(or how to move onto a sailboat) With the advent of our 50th birthdays came the usual sorts of life evaluations that one goes through. At what have I succeeded? What contributions have I made? What do I have left that I want to do before I die? Living on the water was high on both our lists. For any who share the dream, and for our family members who might not understand, this is our story. We don't know where it will take us, but welcome along for the ride!
Saturday, October 25, 2008
The Sailor
Posted by
Deb
Tim said once at the beginning of our venture into sailboat-owning that he couldn't call himself a sailor.....not yet. A sailor to him was someone who had earned the right, who had actually sailed, who had gained the experience of days on the water in all conditions, whose boat had at some point made the transformation from awkward acquaintance to mistress.
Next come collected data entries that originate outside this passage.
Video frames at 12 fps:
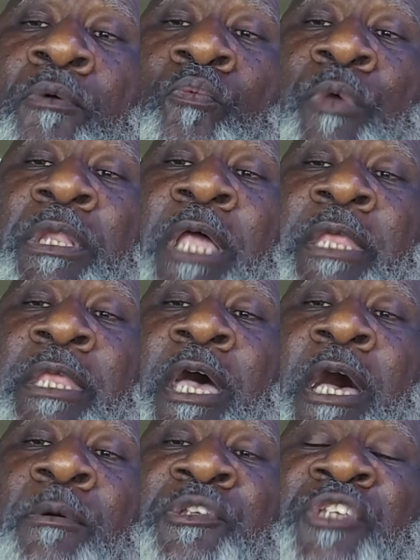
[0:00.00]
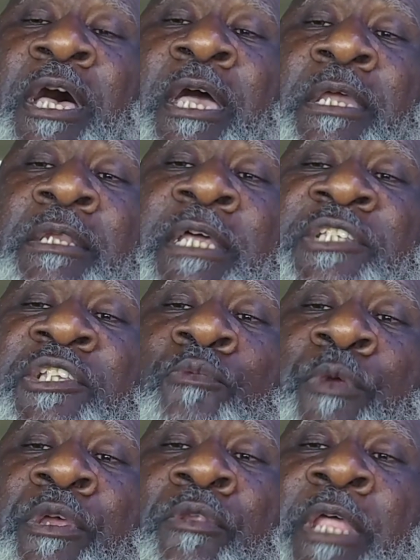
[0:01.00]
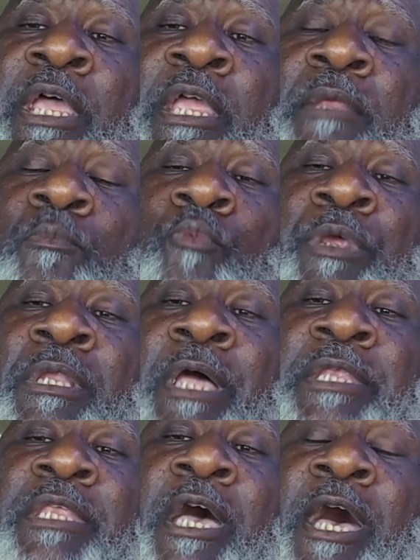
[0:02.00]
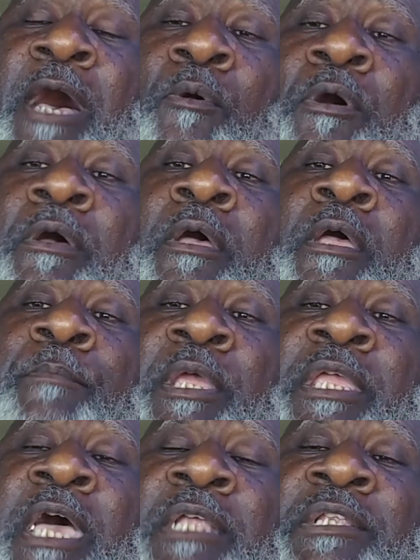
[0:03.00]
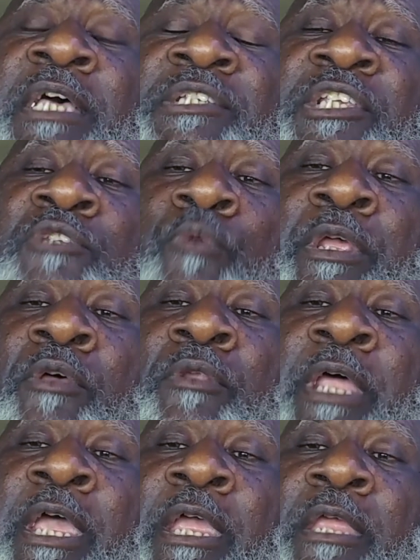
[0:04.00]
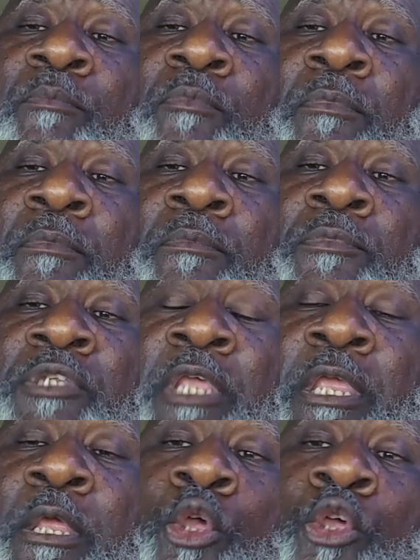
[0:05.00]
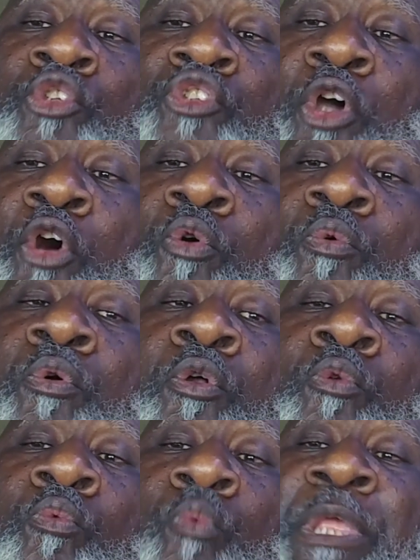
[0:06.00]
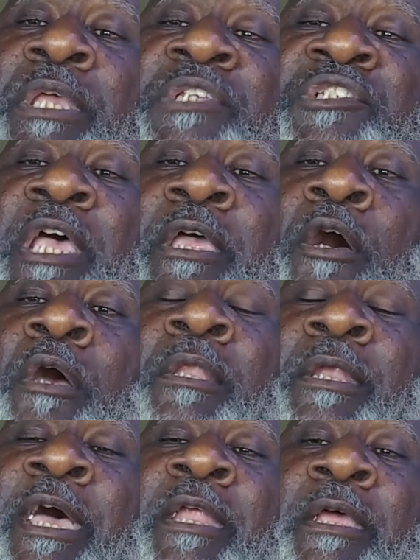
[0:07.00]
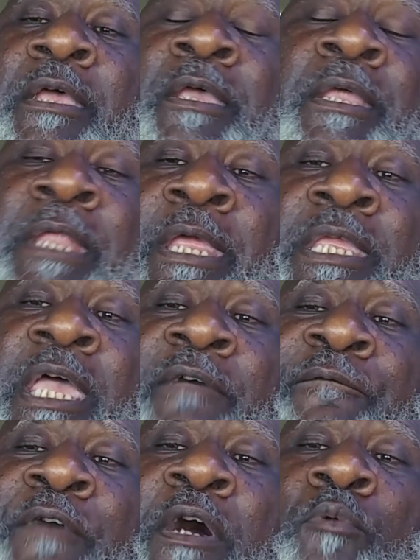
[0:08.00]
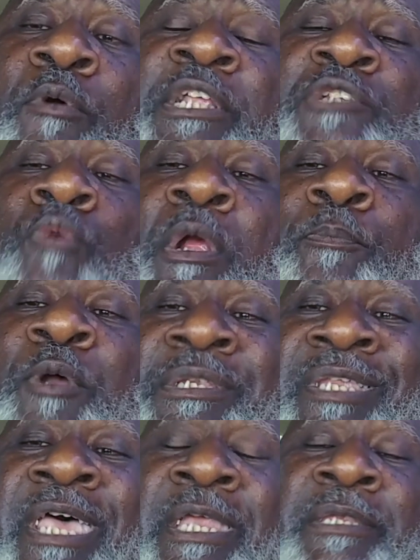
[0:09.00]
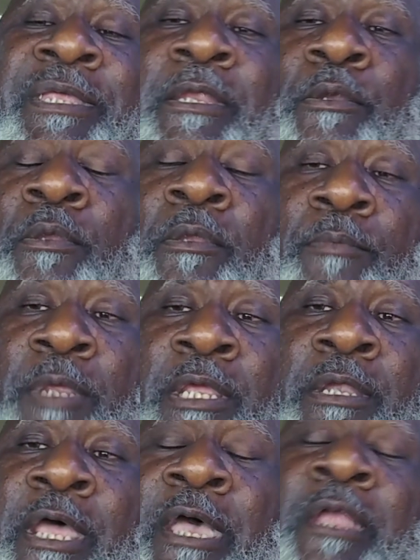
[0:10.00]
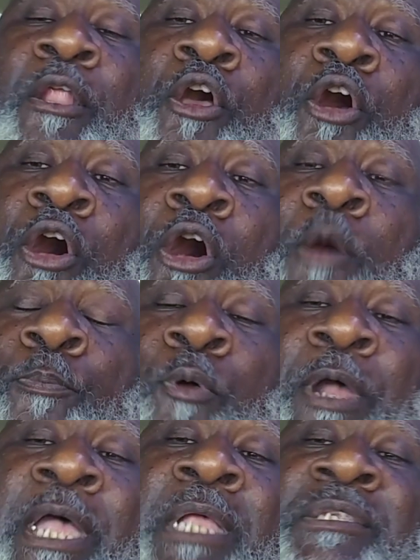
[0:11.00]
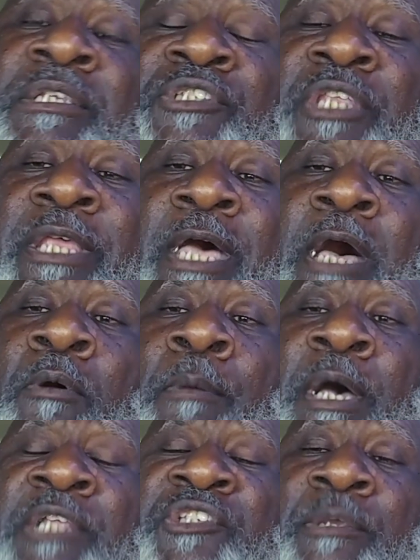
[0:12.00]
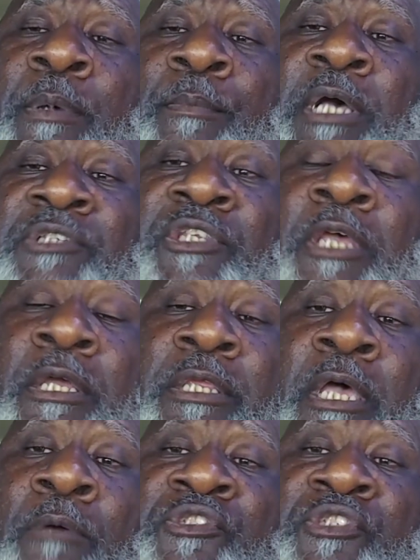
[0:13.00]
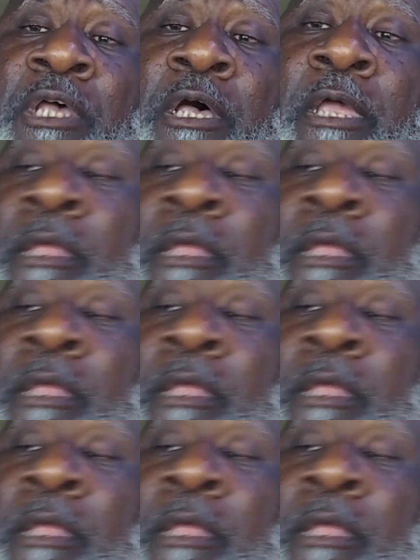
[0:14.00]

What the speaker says: We like Yahushua because that's his real name. We like Yahweh because that's his real name. See? So we can say all of that and they can't fuck with us. We're protected in that. All praises to Yahweh B'Shem HaMashiach Yahushua.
While we were on the lake today, in some of the best wind we've had all summer, it occurred to me that we were no longer beginners. We were feeling the subtle shifts of weight and balance, hearing the slightest failing of the sails long before they required serious attention, trimming the sheets ever so slightly to tweek the last little bit of performance, or sometimes simply to ease Nomad's struggle upwind. We were, at last, ahead of the curve instead of behind, engaged in the ages-long dance with the water in a truly remarkable vessel. It was one of those magical days where everything comes together, when you are at peace with yourself and the sun is shining, where life is good and you require nothing more than the moment. I guess at last Tim can call himself a sailor.